As with all parenteral solutions, the compatibility of the added substances with the solution should be determined before dissolution. Drugs known as incompatible with it should not be used with 0.9% sodium chloride solution.
The doctor must determine the compatibility of the added drug with a 0.9% sodium chloride solution by checking for possible discoloration and / or the appearance of a precipitate, insoluble complexes or crystals. Before adding, it is necessary to determine whether the added substance is soluble and stable in water at a pH level, as in the sodium chloride solution of 0.9%. When adding the drug, it is necessary to determine the isotonicity of the resulting solution before administration.

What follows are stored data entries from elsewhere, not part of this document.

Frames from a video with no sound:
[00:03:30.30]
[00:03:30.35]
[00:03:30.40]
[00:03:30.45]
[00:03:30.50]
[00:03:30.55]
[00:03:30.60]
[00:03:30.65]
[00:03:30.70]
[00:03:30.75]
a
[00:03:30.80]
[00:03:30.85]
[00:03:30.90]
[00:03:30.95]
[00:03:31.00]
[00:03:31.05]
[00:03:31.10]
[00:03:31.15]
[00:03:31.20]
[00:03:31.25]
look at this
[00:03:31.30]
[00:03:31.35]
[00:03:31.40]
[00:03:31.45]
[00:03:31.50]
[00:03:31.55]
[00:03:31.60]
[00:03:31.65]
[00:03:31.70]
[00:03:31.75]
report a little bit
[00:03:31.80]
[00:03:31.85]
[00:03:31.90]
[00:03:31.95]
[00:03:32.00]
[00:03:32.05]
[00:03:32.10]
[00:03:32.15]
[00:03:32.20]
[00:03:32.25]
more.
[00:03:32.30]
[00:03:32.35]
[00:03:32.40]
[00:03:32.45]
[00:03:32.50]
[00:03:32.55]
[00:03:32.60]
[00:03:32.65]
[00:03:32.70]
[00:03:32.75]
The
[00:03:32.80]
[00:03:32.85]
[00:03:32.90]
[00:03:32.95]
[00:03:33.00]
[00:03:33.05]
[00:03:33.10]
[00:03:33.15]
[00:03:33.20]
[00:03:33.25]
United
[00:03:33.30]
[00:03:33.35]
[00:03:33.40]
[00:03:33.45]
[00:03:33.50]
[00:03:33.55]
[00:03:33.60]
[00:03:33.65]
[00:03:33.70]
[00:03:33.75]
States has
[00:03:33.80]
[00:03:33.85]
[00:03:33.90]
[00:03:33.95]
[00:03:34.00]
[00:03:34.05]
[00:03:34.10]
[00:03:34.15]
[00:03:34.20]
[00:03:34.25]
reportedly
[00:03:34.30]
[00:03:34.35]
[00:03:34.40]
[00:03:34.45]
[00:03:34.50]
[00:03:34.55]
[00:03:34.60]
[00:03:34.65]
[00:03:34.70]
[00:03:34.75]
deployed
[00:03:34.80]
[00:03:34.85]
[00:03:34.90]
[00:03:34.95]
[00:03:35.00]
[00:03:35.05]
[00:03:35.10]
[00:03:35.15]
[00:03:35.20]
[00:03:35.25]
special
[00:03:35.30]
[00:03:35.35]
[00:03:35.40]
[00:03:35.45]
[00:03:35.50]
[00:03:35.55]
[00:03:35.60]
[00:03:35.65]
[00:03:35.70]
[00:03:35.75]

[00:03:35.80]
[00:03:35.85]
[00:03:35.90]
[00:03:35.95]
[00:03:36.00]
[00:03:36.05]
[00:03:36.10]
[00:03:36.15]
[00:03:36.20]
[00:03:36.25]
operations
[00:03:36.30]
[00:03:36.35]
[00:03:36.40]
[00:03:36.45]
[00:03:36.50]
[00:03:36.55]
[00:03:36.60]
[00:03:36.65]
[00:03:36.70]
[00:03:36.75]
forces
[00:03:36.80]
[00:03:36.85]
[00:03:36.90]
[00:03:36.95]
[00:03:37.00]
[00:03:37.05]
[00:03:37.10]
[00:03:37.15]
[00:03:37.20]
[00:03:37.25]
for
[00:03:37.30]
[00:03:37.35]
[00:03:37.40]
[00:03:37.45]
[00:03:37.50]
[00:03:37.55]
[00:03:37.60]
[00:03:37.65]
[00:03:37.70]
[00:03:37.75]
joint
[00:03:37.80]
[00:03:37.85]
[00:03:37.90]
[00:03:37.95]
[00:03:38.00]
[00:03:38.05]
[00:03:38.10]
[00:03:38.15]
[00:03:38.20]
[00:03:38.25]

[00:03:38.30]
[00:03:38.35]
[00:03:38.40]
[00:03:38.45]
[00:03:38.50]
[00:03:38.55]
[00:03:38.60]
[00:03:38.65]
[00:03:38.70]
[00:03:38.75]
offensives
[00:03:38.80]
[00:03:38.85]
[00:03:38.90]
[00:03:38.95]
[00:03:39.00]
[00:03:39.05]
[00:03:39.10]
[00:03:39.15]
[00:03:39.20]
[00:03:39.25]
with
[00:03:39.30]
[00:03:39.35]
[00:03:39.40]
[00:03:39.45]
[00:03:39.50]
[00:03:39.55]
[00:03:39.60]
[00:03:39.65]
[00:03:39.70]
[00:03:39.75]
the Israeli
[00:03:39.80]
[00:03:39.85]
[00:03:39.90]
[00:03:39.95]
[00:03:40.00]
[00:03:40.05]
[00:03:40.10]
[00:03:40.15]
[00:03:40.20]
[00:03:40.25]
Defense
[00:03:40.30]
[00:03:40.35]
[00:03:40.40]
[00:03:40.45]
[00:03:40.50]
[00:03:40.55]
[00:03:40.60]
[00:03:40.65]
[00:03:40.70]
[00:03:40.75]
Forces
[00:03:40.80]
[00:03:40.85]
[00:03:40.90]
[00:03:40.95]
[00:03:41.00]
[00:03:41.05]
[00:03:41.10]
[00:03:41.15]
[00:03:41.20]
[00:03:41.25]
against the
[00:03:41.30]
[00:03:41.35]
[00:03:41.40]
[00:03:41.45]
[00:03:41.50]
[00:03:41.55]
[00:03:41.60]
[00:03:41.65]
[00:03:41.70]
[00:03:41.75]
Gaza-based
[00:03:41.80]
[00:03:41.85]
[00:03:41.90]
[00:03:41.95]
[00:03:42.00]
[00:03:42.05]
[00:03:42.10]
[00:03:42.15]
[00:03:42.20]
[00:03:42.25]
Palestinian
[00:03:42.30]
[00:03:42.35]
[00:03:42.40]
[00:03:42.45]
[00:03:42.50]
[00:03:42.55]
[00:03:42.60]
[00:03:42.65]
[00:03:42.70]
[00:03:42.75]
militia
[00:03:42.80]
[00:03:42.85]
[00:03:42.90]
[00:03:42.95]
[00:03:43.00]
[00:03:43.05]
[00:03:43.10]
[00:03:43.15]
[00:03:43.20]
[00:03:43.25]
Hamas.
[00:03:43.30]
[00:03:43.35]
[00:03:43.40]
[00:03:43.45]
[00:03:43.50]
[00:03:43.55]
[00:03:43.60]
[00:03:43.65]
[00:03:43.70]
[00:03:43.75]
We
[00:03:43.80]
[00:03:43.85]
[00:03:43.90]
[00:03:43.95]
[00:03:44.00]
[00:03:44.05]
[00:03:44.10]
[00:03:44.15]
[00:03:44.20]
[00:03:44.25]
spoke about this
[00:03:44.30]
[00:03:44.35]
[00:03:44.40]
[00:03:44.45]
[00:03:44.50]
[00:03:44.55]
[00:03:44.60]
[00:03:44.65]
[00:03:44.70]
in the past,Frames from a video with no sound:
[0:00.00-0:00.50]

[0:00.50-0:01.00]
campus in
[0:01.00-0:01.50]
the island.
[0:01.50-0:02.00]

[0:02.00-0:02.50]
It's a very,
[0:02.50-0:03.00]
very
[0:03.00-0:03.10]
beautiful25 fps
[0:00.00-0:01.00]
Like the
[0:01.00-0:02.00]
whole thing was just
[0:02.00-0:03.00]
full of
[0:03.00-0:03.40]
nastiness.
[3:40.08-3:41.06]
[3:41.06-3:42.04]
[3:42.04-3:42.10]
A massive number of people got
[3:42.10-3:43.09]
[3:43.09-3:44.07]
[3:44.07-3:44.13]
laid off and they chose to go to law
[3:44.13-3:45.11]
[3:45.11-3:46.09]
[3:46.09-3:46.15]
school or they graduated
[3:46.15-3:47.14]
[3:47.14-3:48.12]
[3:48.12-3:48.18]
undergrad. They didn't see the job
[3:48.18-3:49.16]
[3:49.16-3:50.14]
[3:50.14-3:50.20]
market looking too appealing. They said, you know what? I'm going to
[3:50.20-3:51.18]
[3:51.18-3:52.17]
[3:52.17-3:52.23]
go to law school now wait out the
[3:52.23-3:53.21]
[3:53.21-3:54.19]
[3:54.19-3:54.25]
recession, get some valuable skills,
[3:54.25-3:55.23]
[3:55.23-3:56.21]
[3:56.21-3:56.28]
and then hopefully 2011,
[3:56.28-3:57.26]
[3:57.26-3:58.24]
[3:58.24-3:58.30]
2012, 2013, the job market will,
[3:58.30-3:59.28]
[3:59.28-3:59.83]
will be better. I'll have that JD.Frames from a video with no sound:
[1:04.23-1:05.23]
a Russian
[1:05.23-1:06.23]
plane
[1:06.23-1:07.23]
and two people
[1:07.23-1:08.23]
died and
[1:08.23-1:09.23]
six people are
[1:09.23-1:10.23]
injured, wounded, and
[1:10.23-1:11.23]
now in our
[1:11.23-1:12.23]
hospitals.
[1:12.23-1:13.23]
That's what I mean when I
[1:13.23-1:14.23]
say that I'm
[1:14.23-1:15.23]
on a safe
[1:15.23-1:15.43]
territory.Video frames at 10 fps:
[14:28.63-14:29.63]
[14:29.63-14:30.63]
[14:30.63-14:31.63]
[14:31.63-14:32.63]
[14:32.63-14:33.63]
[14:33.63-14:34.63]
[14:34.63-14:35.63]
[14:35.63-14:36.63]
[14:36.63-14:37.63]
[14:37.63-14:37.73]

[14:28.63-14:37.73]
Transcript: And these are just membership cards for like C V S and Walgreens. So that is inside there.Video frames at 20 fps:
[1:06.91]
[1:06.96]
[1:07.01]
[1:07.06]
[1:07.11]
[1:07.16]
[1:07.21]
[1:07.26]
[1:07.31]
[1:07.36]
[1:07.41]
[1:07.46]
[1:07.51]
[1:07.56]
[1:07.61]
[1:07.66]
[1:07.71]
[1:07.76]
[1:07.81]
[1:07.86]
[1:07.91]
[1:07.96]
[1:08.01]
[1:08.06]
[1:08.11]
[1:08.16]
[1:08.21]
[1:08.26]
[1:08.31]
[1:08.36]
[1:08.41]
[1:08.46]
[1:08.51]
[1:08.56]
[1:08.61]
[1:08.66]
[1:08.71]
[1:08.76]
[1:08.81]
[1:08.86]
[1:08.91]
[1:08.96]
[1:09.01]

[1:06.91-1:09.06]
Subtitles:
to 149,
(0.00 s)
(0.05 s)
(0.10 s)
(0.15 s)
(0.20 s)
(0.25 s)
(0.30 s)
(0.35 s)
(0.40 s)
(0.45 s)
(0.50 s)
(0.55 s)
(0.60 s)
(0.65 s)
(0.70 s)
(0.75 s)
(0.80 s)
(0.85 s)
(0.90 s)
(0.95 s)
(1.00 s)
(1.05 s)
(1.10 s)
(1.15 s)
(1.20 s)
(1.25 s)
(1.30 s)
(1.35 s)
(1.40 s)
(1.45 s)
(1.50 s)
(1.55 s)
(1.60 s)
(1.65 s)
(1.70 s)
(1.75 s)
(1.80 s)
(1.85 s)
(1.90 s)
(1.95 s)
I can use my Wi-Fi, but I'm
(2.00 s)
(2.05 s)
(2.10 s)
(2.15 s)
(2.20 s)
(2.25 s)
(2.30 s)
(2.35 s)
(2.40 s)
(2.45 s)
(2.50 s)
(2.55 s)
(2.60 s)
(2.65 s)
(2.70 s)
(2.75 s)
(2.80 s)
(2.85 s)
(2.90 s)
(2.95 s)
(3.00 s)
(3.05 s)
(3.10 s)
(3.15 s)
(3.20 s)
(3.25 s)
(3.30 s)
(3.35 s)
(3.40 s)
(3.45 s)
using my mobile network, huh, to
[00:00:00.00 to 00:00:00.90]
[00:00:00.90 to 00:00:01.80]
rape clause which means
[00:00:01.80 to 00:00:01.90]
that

Before adding drugs to the solution, they must be thoroughly mixed in compliance with aseptic rules. The prepared solution should be introduced immediately after preparation, do not store! Every unused dose should be disposed of.
Sodium chloride 9 g,
water for injection up to 1 l.
Dosage and Administration
Intravenously (usually drip). The required dose can be calculated in mEq or mmol of sodium, mass of sodium ions or mass of sodium chloride (1 g NaCl = 394 mg, 17.1 mEq or 17.1 mmol of Na and Cl).
The dose is determined depending on the condition of the patient, the loss of body fluid, Na + and Cl-, age, body weight of the patient. Serum concentrations of electrolytes in plasma and urine should be carefully monitored.
The dose of sodium chloride solution for adults is from 500 ml to 3 liters per day.
The dose of sodium chloride solution for children is from 20 ml to 100 ml per day per kg body weight (depending on age and total body weight). The rate of administration depends on the condition of the patient.
The recommended dose when used to dilute and dissolve parenteral-administered drugs (as a basic solvent solution) is in the range from 50 ml to 250 ml per dose of the drug administered.
In this case, the dose and rate of administration of the solution are determined by the recommendations for the use of the drug administered.
Acidosis, hyperhydration, hypokalemia.
When used correctly, undesirable effects are unlikely.
When using sodium chloride 0.9% solution as a base solution (solvent) for other drugs, the probability of side effects is determined by the properties of these drugs.
In this case, if adverse reactions occur, you should suspend the administration of the solution, evaluate the patient’s condition, take adequate measures and save the remaining solution for analysis, if necessary.
If any of the side effects listed in the instructions get worse, or you notice any other side effects, not specified in the instructions, inform your doctor.
Compatible with colloidal hemodynamic blood substitutes (mutual enhancement of effect).
When mixed with other medicines, compatibility is visually monitored.
Symptoms: nausea, vomiting, diarrhea, spastic abdominal pain, thirst, decreased salivation and lacrimation, increased sweating, fever, tachycardia, increased blood pressure, renal failure, peripheral pulmonary edema, edema dizziness, anxiety, irritability, weakness, muscle cramps and stiffness, generalized convulsions, coma and death.
Excessive administration of 0.9% sodium chloride solution can cause hypernatremia.
Excessive intake of chloride in the body can lead to hyperchloremic acidosis.
If a 0.9% sodium chloride solution is used as a base solution for diluting and transporting other drugs, symptoms and complaints of excessive administration are most often associated with the properties of the drugs added to the solution.
In case of unintentional excessive administration of the solution, treatment should be discontinued and the patient’s condition evaluated.